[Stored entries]
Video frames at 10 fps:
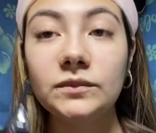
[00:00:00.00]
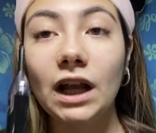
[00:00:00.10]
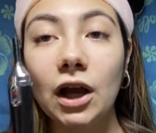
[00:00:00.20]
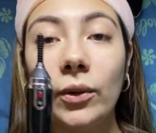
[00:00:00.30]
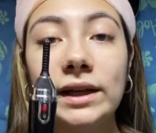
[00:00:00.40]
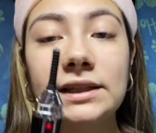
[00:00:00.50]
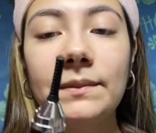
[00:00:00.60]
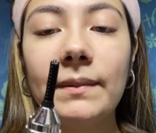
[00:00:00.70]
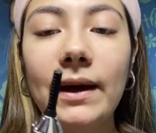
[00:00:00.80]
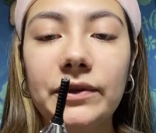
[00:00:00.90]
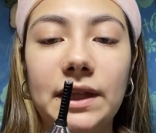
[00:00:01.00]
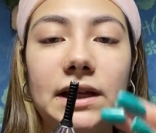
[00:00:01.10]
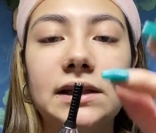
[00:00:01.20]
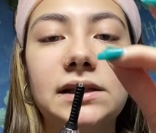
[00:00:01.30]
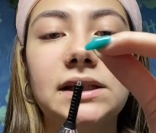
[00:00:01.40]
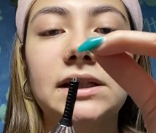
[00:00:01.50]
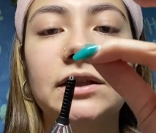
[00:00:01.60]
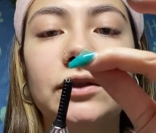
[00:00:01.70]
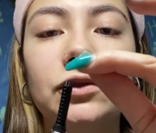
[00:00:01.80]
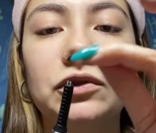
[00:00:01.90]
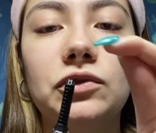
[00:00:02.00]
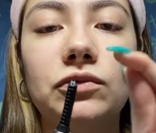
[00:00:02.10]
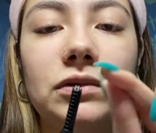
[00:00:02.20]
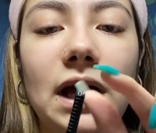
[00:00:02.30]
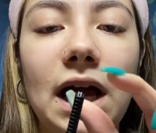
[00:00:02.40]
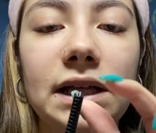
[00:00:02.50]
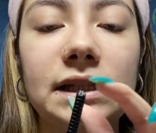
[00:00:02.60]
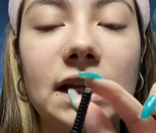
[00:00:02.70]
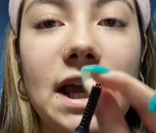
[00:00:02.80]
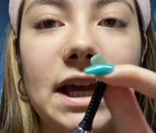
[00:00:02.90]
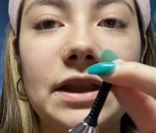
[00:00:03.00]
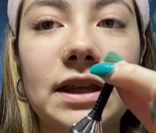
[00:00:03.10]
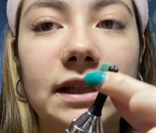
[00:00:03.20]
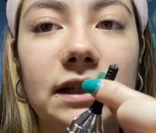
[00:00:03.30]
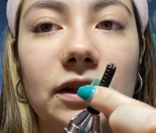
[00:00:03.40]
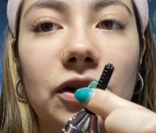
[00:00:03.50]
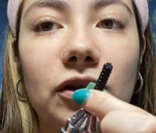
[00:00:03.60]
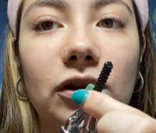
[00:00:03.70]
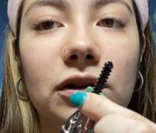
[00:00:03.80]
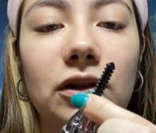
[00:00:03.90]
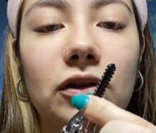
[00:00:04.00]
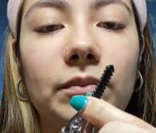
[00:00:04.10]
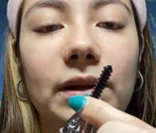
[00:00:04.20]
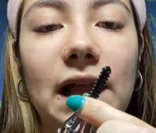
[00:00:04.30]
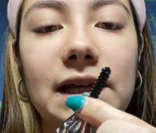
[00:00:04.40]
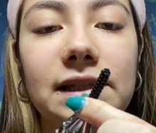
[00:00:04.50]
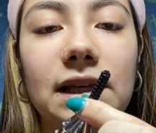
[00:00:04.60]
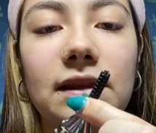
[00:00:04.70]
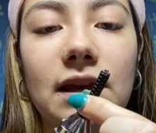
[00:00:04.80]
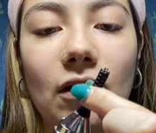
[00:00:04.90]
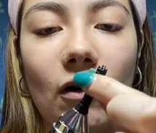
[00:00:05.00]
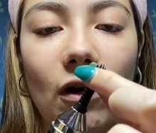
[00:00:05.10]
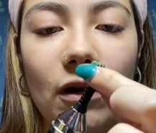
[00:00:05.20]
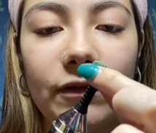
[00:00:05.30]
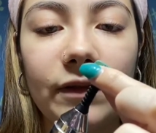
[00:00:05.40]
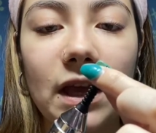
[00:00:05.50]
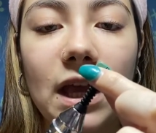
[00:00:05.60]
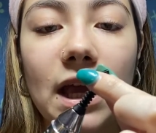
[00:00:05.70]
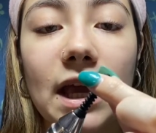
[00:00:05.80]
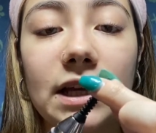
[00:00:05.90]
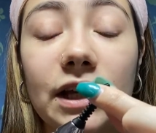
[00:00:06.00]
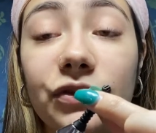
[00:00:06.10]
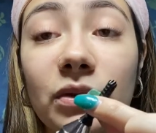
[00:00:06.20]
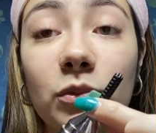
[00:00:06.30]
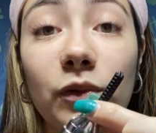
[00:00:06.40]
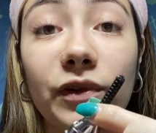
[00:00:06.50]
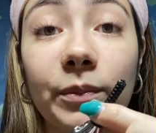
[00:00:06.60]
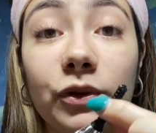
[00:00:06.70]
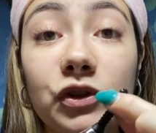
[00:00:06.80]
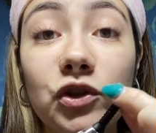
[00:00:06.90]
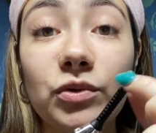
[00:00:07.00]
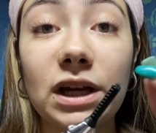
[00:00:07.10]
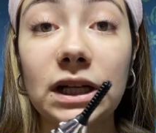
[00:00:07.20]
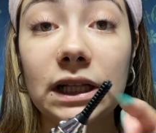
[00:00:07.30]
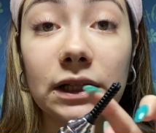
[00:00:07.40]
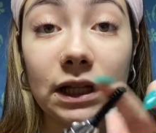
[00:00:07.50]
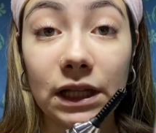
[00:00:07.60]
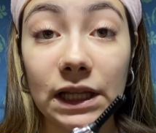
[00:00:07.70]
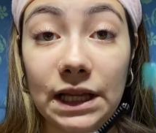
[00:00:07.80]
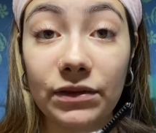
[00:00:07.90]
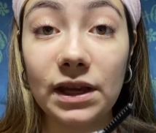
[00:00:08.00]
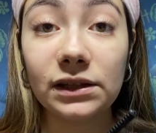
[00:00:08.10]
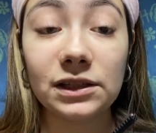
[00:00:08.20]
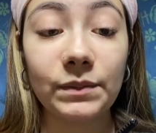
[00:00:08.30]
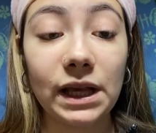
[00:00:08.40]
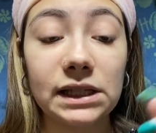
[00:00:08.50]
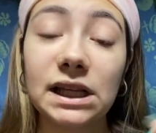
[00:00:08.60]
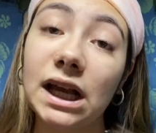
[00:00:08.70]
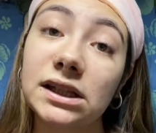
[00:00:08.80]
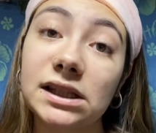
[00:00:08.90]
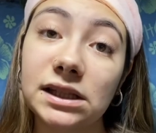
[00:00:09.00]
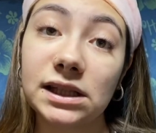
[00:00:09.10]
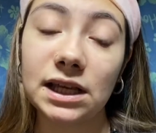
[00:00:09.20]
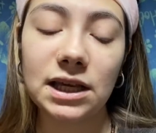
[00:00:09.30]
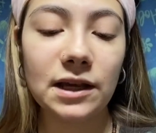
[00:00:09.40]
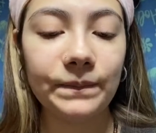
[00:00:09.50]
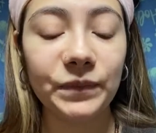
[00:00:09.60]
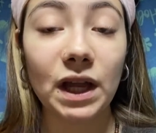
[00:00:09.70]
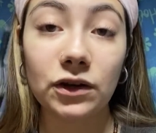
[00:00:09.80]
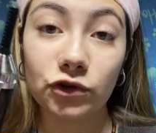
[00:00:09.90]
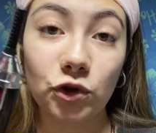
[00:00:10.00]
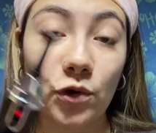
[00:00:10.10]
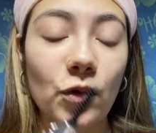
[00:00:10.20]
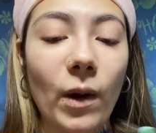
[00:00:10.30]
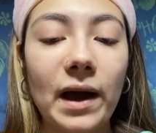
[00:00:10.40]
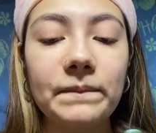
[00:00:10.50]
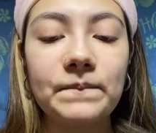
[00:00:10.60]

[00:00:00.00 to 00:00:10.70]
Quick tip about this: do not take this little plastic thing off. It is removable, so you can clean this because it gets sticky, and I'll show you why.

▸ **Task statement**
Begin the copy at the line containing "[00:00:06.30]" and end it at the last line of the records; transcribe exactly and exclude pictures.

▸ **Answer for this exercise**
[00:00:06.30]
[00:00:06.40]
[00:00:06.50]
[00:00:06.60]
[00:00:06.70]
[00:00:06.80]
[00:00:06.90]
[00:00:07.00]
[00:00:07.10]
[00:00:07.20]
[00:00:07.30]
[00:00:07.40]
[00:00:07.50]
[00:00:07.60]
[00:00:07.70]
[00:00:07.80]
[00:00:07.90]
[00:00:08.00]
[00:00:08.10]
[00:00:08.20]
[00:00:08.30]
[00:00:08.40]
[00:00:08.50]
[00:00:08.60]
[00:00:08.70]
[00:00:08.80]
[00:00:08.90]
[00:00:09.00]
[00:00:09.10]
[00:00:09.20]
[00:00:09.30]
[00:00:09.40]
[00:00:09.50]
[00:00:09.60]
[00:00:09.70]
[00:00:09.80]
[00:00:09.90]
[00:00:10.00]
[00:00:10.10]
[00:00:10.20]
[00:00:10.30]
[00:00:10.40]
[00:00:10.50]
[00:00:10.60]

[00:00:00.00 to 00:00:10.70]
Quick tip about this: do not take this little plastic thing off. It is removable, so you can clean this because it gets sticky, and I'll show you why.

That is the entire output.